Top-K Leaderboard

Blog / Top-K Leaderboard
Blog hero image

Introduction

  • A Top-K or Leaderboard system tracks and displays the highest-ranking entities based on a specific metric (score, points, sales volume, etc.).
  • While conceptually simple, the challenge lies in maintaining accurate, sorted rankings in real-time as millions of score updates flood the system simultaneously.
  • Common use cases include gaming leaderboards (high scores), most commented posts, trending hashtags, or top-selling products.

Requirements

  • Functional Requirements
    • Update Score: Users should be able to update their score.
    • Get Top K: Users can view the top K users (e.g., Top 10 globally).
    • Get User Rank: A user can see their specific rank and score, even if they aren't in the top K.
  • Non Functional Requirements
    • Scalability:
      • DAU: 10 Million.
      • Write Throughput: Handle 50k updates/second at peak (assuming high-frequency game updates).
      • Read Throughput: Handle 500k requests/second (High Read-to-Write ratio, as users check leaderboards frequently).
    • Latency (Performance)
      • Read Latency: < 20ms at p99 for fetching Top K.
      • Write Visibility: Updates should be reflected in the leaderboard within 1-2 seconds (Near Real-time).
    • Availability: 99.99% uptime for the Read path (users must always see some leaderboard, even if slightly stale).
    • Storage (Capacity): RAM usage for 10M users, a Redis ZSET entry is small (~100 bytes). Total RAM needed: ~1GB - 2GB (fits easily in memory).

Data Model

We need to store user profiles and their corresponding scores.
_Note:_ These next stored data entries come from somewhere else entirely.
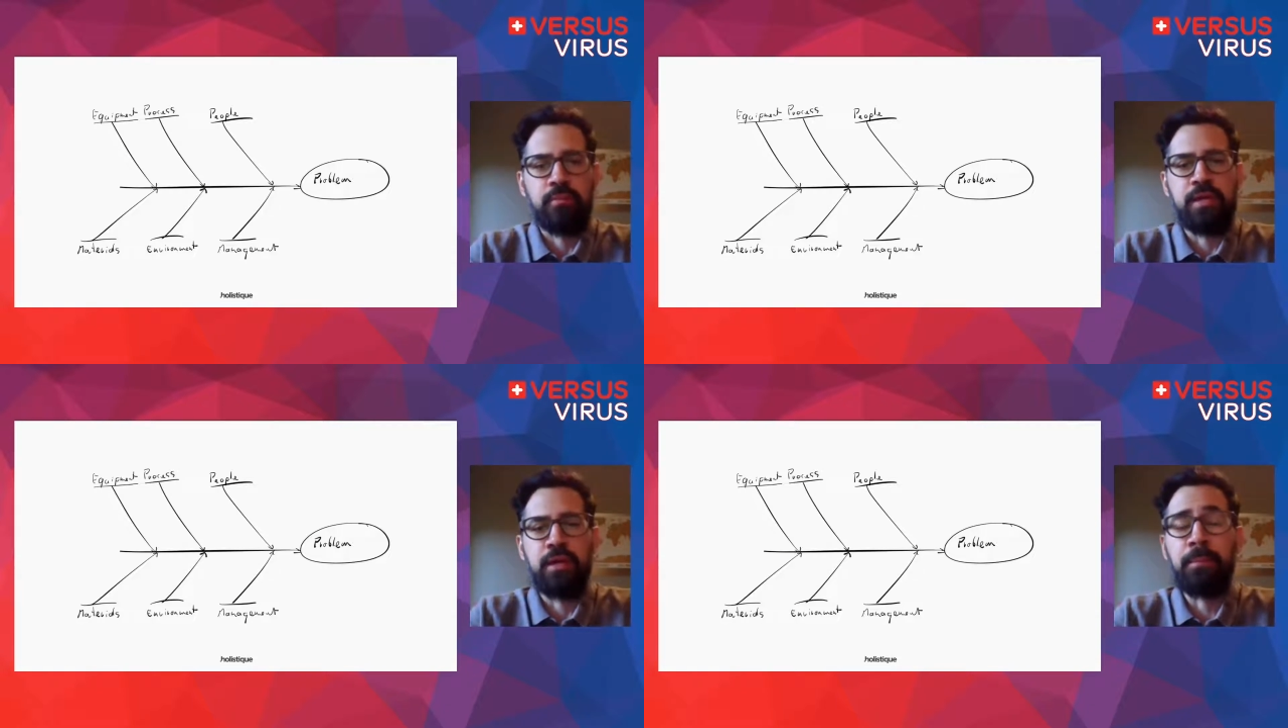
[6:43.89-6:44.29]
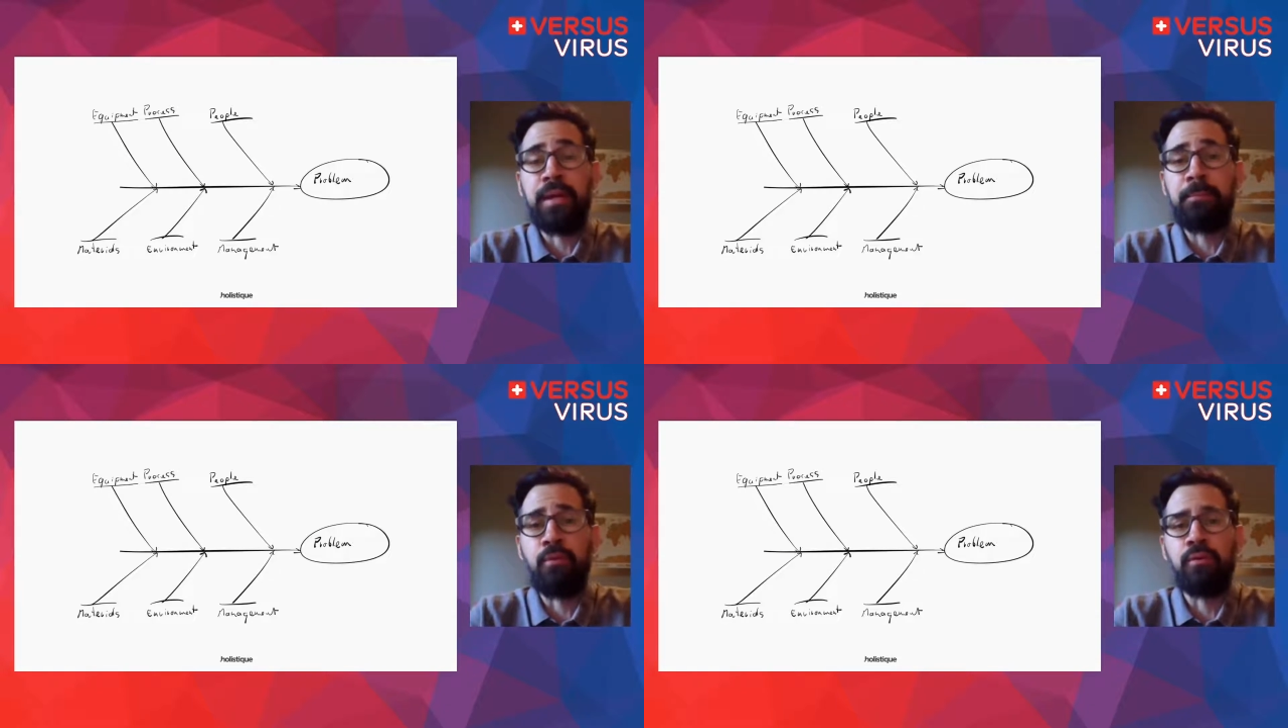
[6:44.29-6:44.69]
being
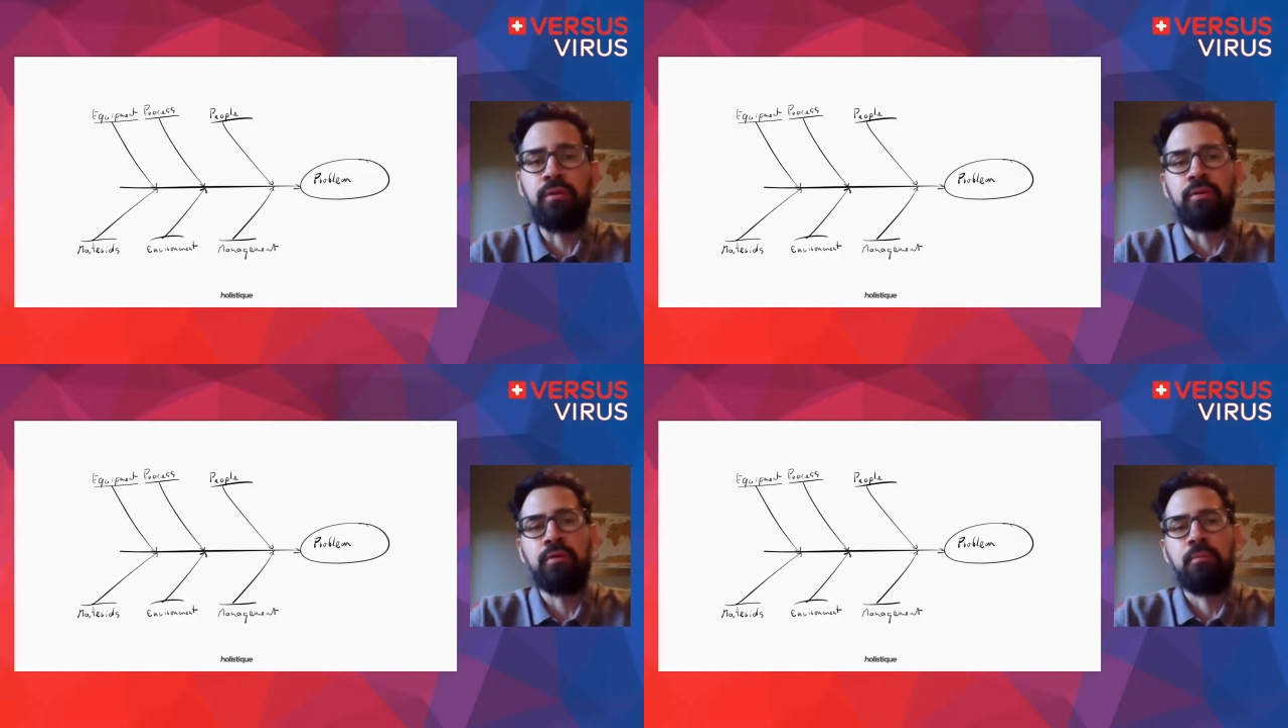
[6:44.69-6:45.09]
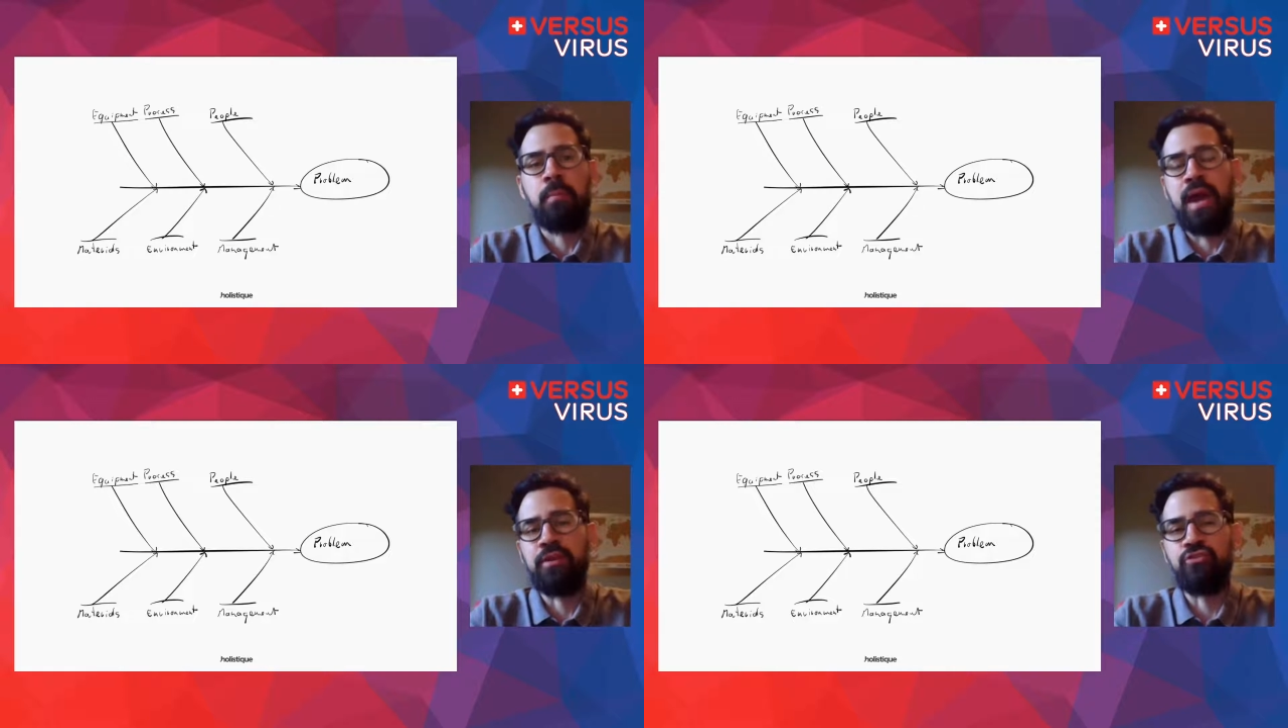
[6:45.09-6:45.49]
people,
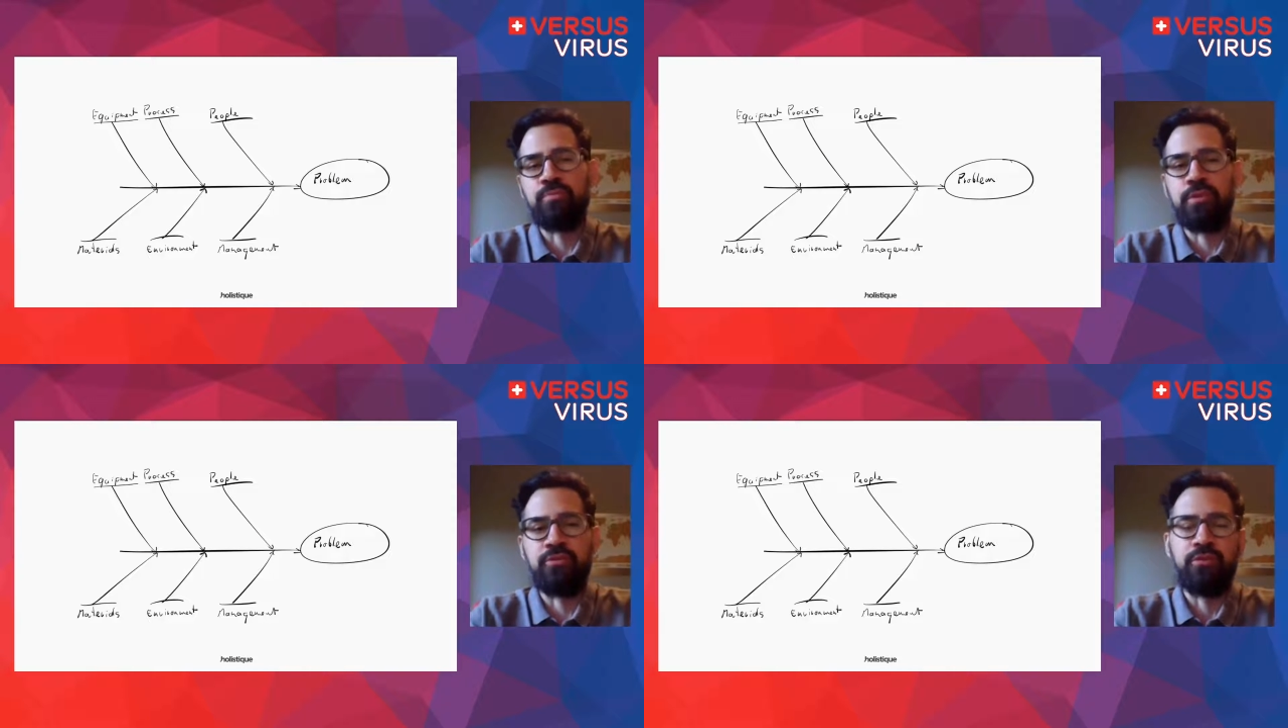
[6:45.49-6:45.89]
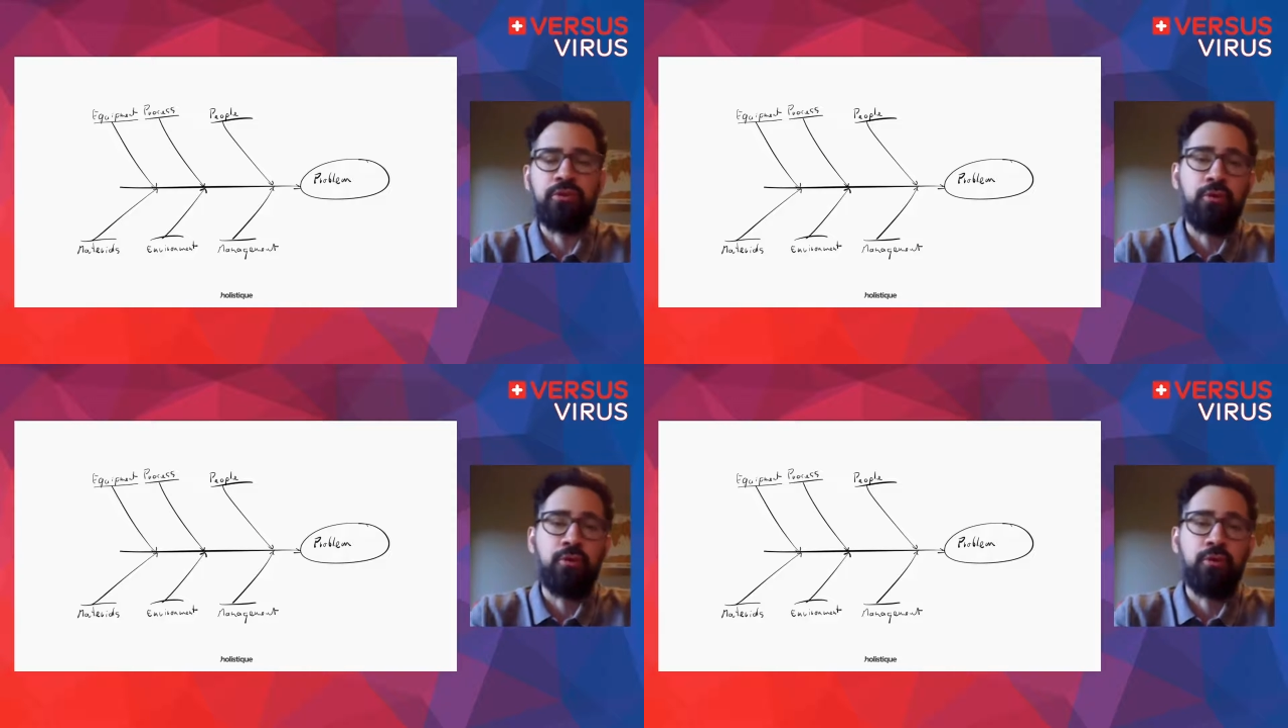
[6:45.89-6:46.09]
management,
1. Relational Database (SQL)
  • Good for the "source of truth" regarding user profile data.
  • Tables:
    • Users: user_id (PK), username, metadata.
    • Scores Table: user_id (FK), game_id, score, timestamp.
2. In-Memory Data Structure
  • Using SQL for sorting and ranking (ORDER BY score DESC LIMIT K) performs poorly at scale because sorting is O(N log N) or requires expensive index maintenance on every write.
  • Instead, we typically use Redis Sorted Sets (ZSETS). Redis ZSETs use a Skip List internally, allowing for O(log N) updates and retrievals.

API Design

We define the interface using REST or gRPC.

1. Update Score
  • POST /v1/scores
  • Body: { "user_id": "u123", "score": 1500 }
2. Get Global Leaderboard
  • GET /v1/leaderboards/{lb_id}/top?k=10
  • Response: [{ "user_id": "u55", "rank": 1, "score": 9000 }, ...]
3. Get User Rank (and neighbors)
  • GET /v1/leaderboards/{lb_id}/users/{user_id}/context?range=5
  • Response: Returns the user's rank plus 5 users above and 5 below.

High Level Design

At a high level, the system is designed to separate the real-time ranking mechanics from the persistent data storage. We prioritize low latency for the end-user while ensuring data durability in the background.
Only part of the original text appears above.